Wherever the records include pictures, skip them and transcribe all the rest word for word.

Start of SUPPLIED DATA

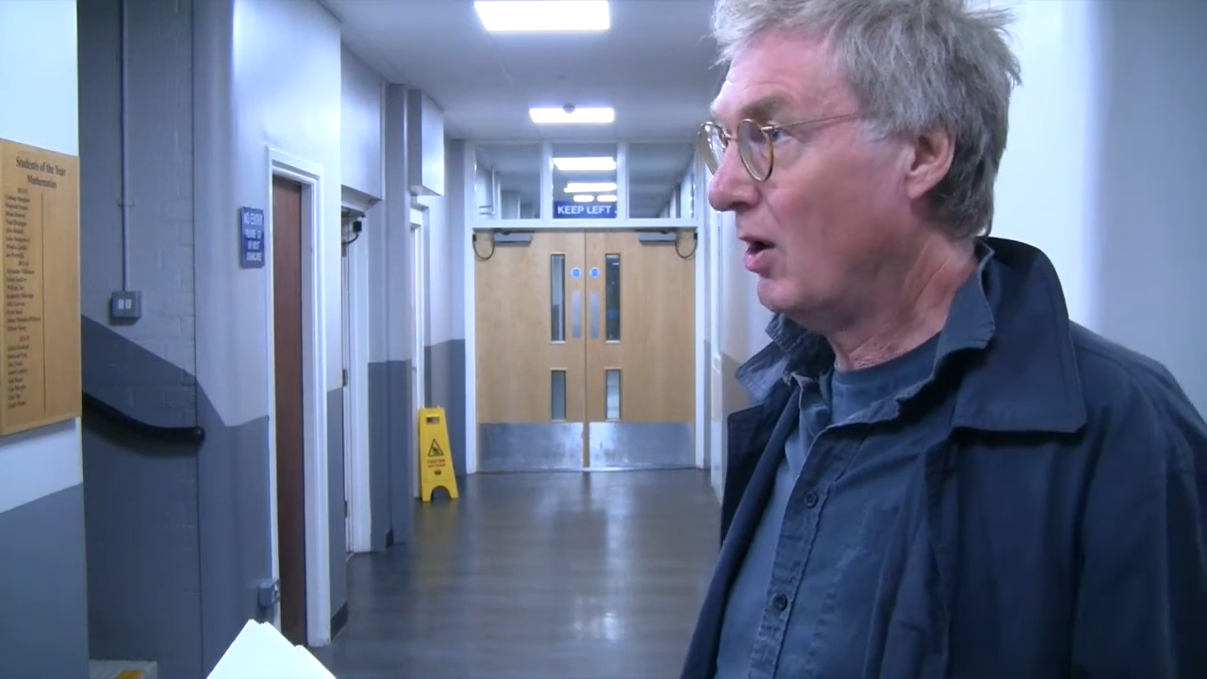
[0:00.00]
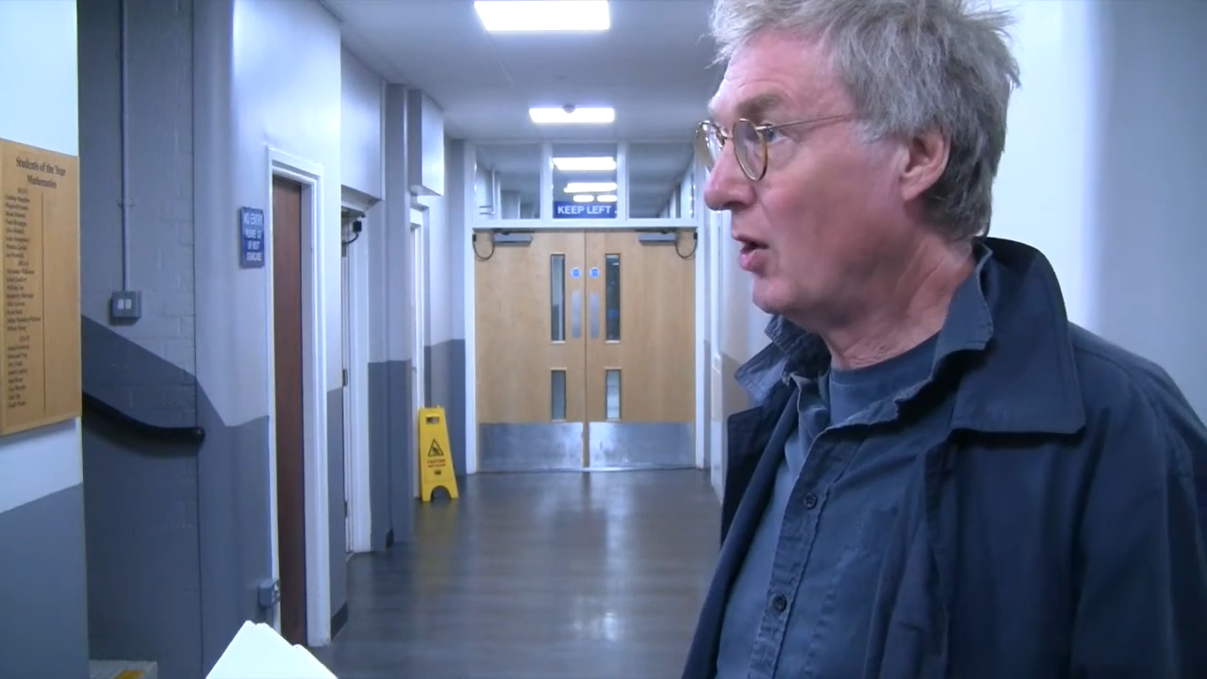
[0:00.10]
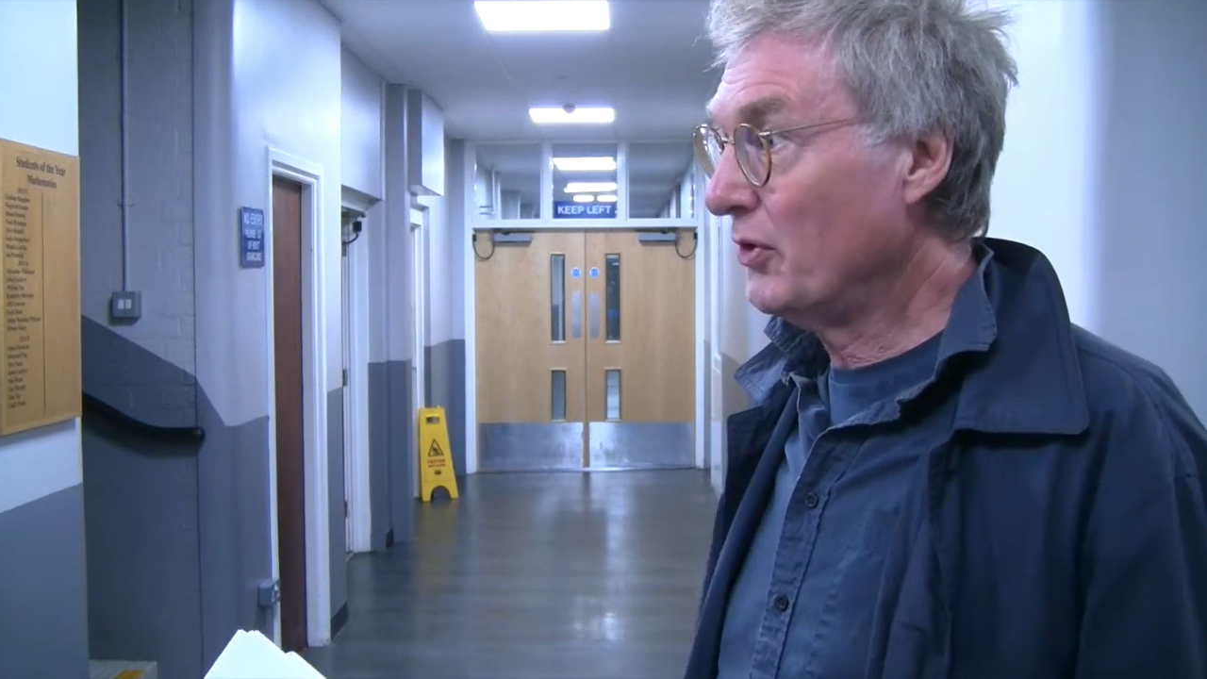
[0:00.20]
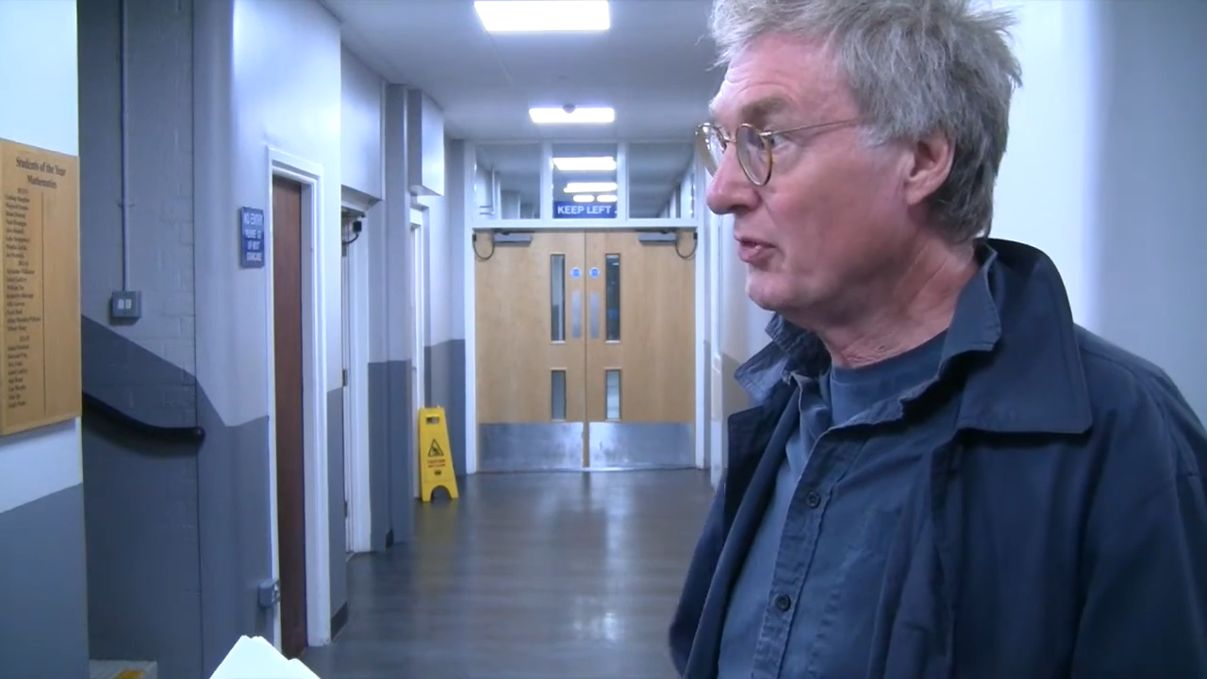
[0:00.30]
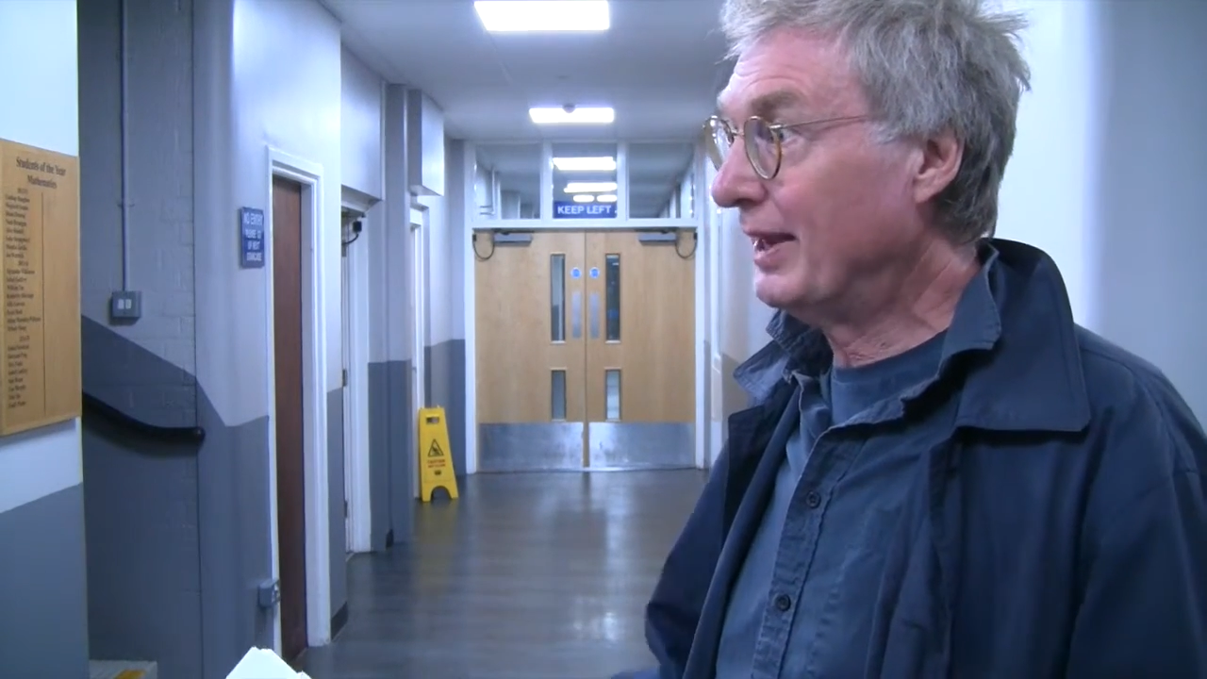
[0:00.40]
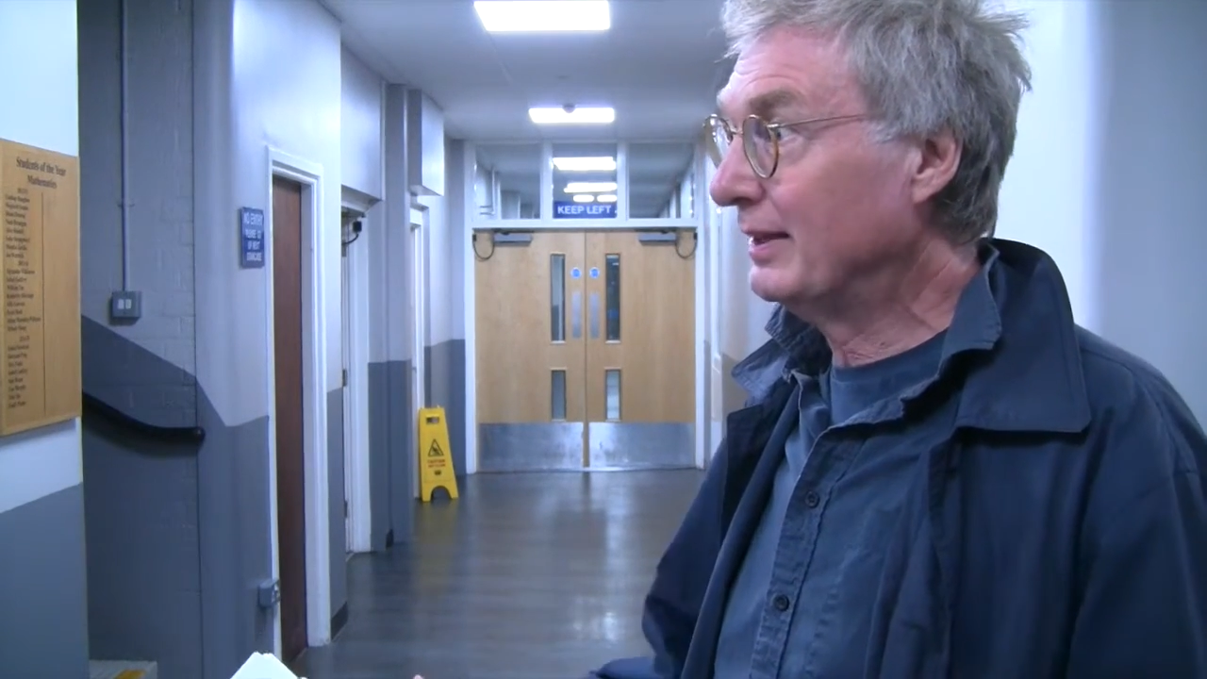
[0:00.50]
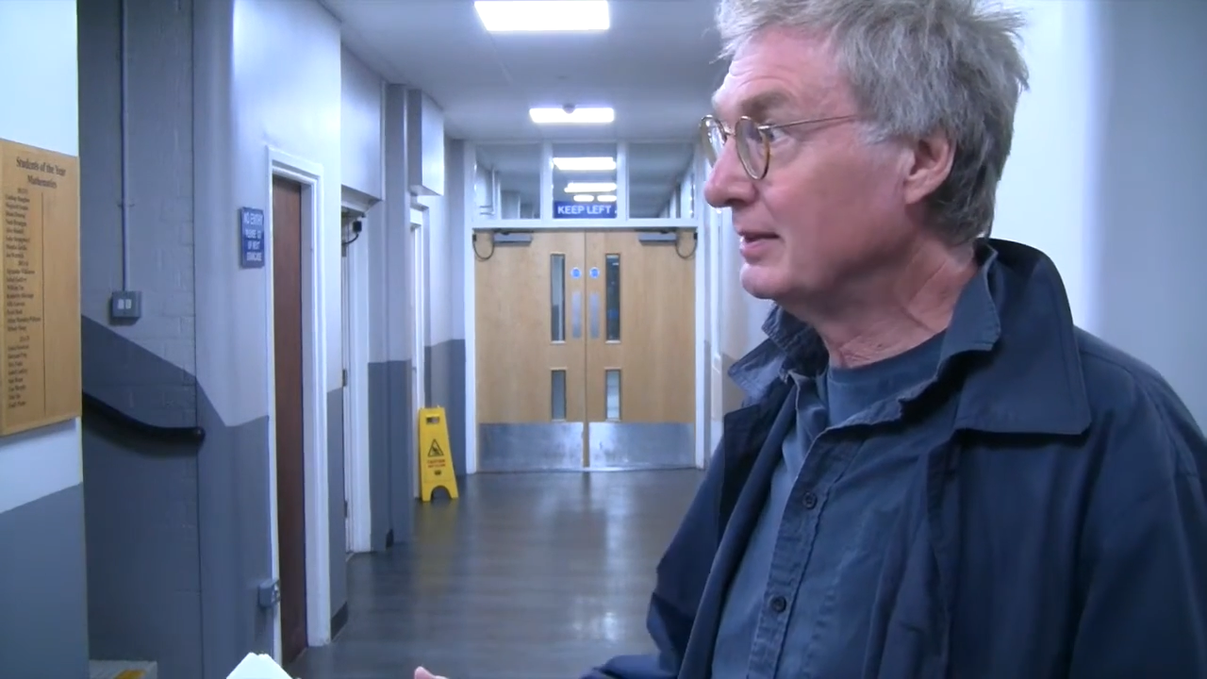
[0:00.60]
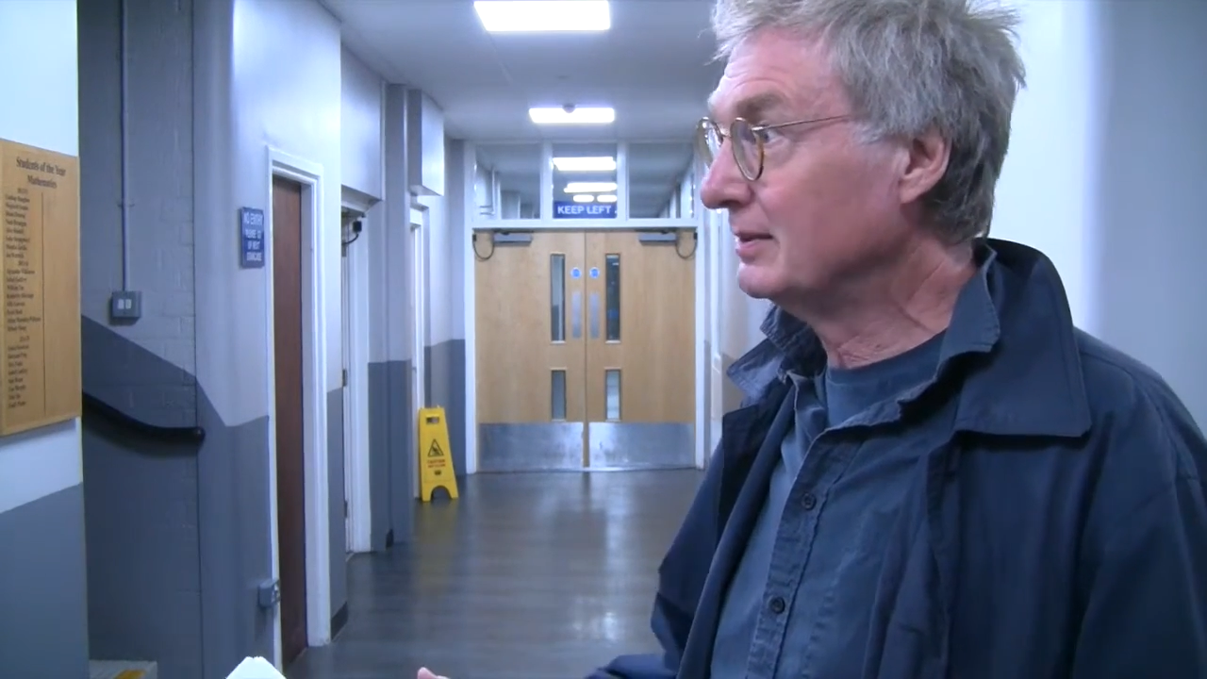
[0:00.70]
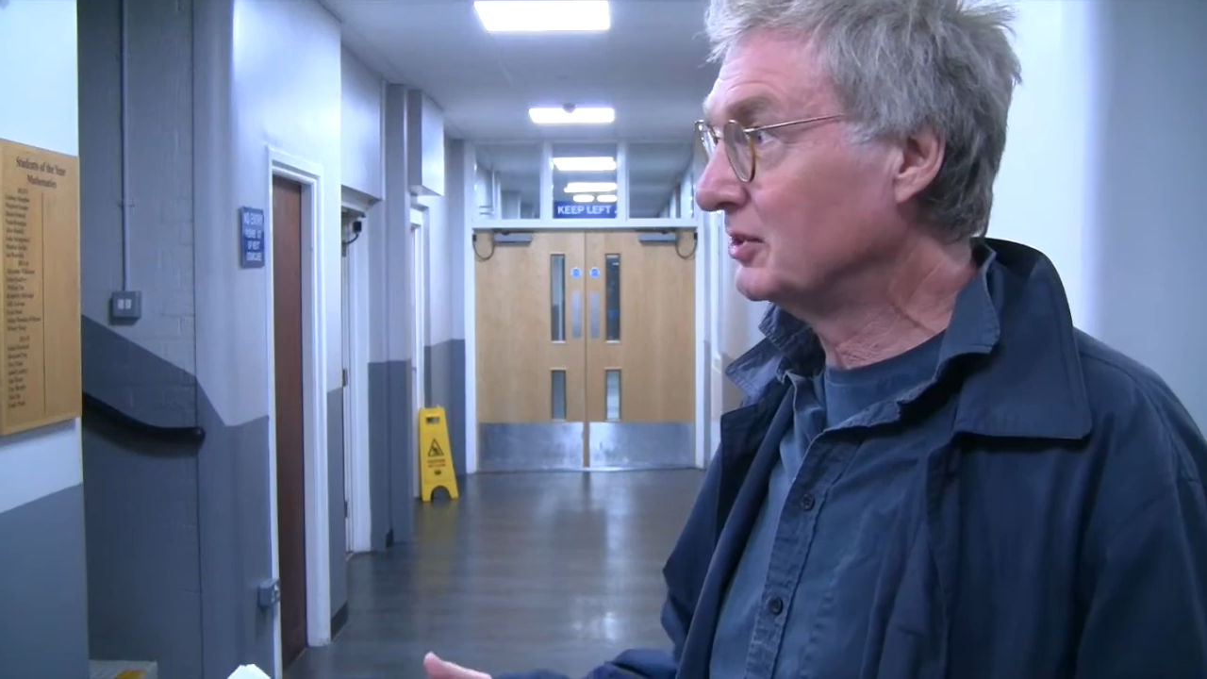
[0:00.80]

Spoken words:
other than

End of SUPPLIED DATA

**SOLUTION TO THIS TASK:**
[0:00.00]
[0:00.10]
[0:00.20]
[0:00.30]
[0:00.40]
[0:00.50]
[0:00.60]
[0:00.70]
[0:00.80]

Spoken words:
other than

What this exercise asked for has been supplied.